I also learned more during my spring break in Costa Rica than I did in any of my classes, but it was the juxtaposition of the trip with school that really taught me something. I'm still trying to get out of the mode where I have to pack every single thing I want to do in my life into a short period of time. I think a lot of that comes from having to take care of my mom for so long and giving up so much of my time. I learned how to juggle during that period of my life, but I'm tired of juggling. Yes, there are still many things I want to do, but I don't actually have to do them all at the same time, and there is really no deadline on 90% of them.
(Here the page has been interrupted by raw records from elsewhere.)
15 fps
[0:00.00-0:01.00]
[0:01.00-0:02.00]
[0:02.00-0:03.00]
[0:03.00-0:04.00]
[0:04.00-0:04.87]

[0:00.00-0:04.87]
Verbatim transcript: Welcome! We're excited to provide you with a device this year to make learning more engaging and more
I just want to simplify things a little bit. There is so much that I've been holding onto that was part of my old life — my life with my mom — that I'm ready to let go of now. Going to Costa Rica and doing things way outside of my comfort zone taught me that. While my interests haven't necessarily changed, my mindset has. When I try to do too much at once, I get distracted from my real goals. Somehow, in the eight short days I was in Costa Rica, I figured this out, and I came home with three very basic specific goals that I was ready to conquer. School wasn't one of them, so it felt like a burden after that — yet another reason to slow down and take a class or two at a time. I have a decent job. I don't need that degree for my professional goals. If I get it when I'm 45 or 65 or 85 or never at all, it's not going to change anything. UGA will always be a special place to me and an important part of my life regardless, and I'll always have some good memories from my first time there and this time too.
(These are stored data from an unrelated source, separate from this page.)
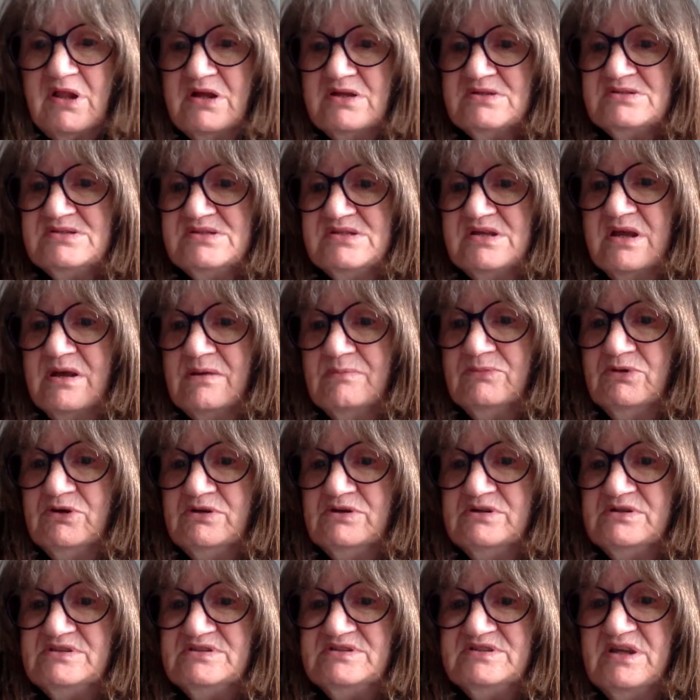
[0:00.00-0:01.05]
Let's see, I'm
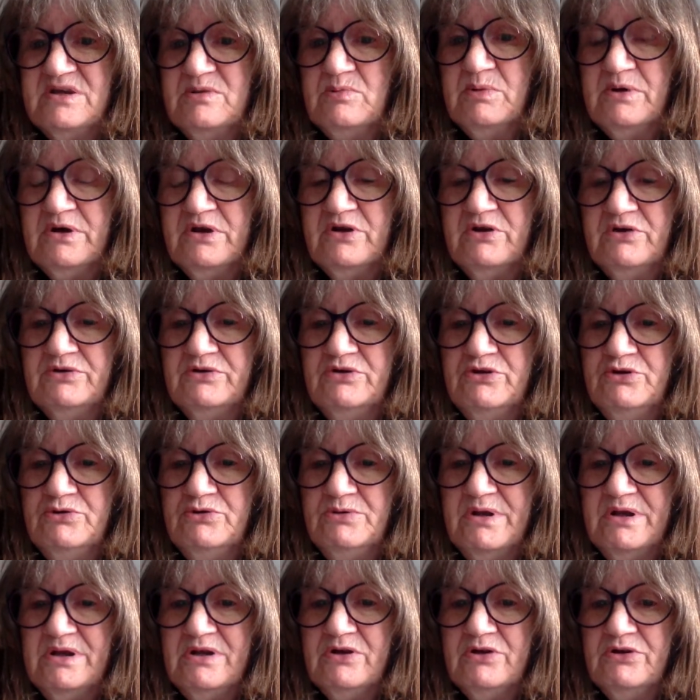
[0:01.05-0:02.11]
going to see what her
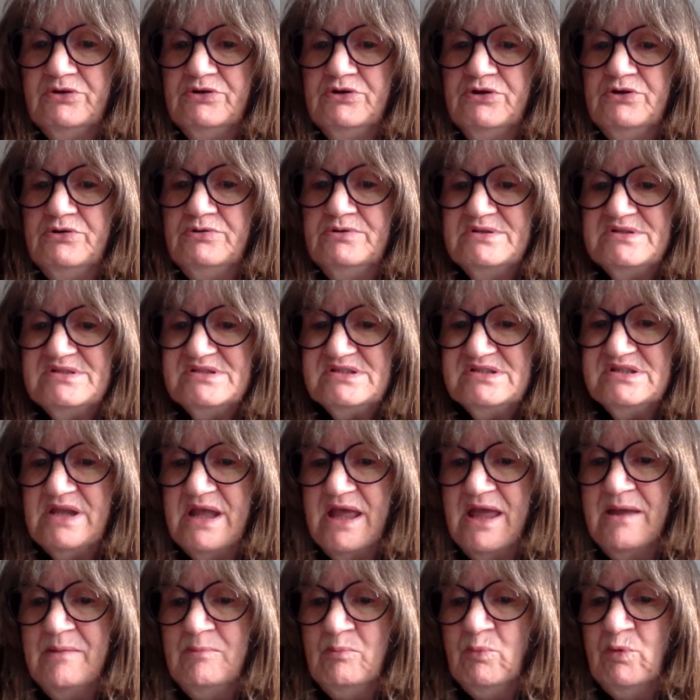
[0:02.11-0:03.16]
newest
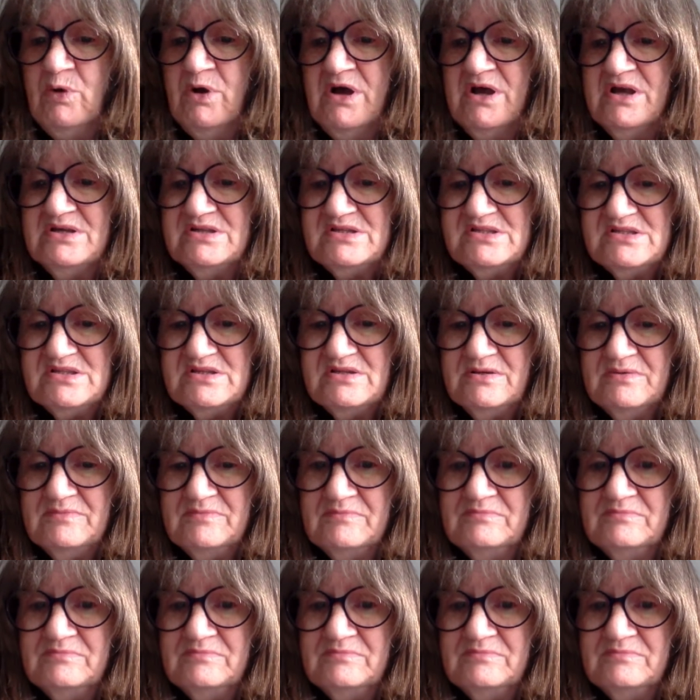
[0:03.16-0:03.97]
name was.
And the final issue that played into my burnout is that I barely worked for the first couple of months of this semester. That made it a little easier to spend seven hours on math homework. Once I returned from Costa Rica, a project started up that I just didn't want to ignore. So, I became a little resentful that all the school work was taking away from my bottom line. Anyway, I'm supposed to take a class this summer, but I haven't decided if I will or not. It's actually one of the classes I was really looking forward to, so I may stick it out. And after that, who knows? My real plan for the next few months is to focus on those three basic goals that I came up with in March, now that I have my time back. Oh, and I'm also learning Spanish.
Because later in the summer, I'm going back to Costa Rica with a different mindset. I fell in love with that country and the people there and the way of living. All my life, I feel like I've been searching for a place to belong, and every city I've tried hasn't quite lived up to what I was looking for. Charleston, Savannah, and the whole Lowcountry area are the only places that come close. So, I want to go back and make sure I'm not making it all up. And after that, who knows? It's time to start taking one day at a time rather than trying to plan everything all at once.
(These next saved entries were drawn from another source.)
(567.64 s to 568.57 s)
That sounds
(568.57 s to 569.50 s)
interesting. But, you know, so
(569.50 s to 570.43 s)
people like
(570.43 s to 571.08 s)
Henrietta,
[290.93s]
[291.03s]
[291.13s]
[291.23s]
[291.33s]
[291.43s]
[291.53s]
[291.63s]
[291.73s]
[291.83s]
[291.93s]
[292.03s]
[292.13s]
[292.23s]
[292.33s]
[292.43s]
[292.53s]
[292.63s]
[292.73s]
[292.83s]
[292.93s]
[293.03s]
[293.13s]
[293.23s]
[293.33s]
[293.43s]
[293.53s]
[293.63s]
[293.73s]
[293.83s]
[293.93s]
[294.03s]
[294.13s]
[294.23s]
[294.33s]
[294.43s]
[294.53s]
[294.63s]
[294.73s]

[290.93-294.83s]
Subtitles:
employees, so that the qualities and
What I do know is that today is the last day of school, and while it really wasn't as bad as I'm probably making it out to be, I'm excited to move on. I'm worn out. My professors and fellow students are too. We've even talked about it in class. There's a reason students get summers off.
And I can't say I didn't learn anything at all this semester. For example, I'm not so great at most of the precalculus, no, but I can compound interest with the best of them. I'd like to think the class that I enjoyed helped improve my writing a little bit. And I learned that no matter what the subject matter is, college students in 2023 can equate anything, ANYTHING, with either climate change or Taylor Swift.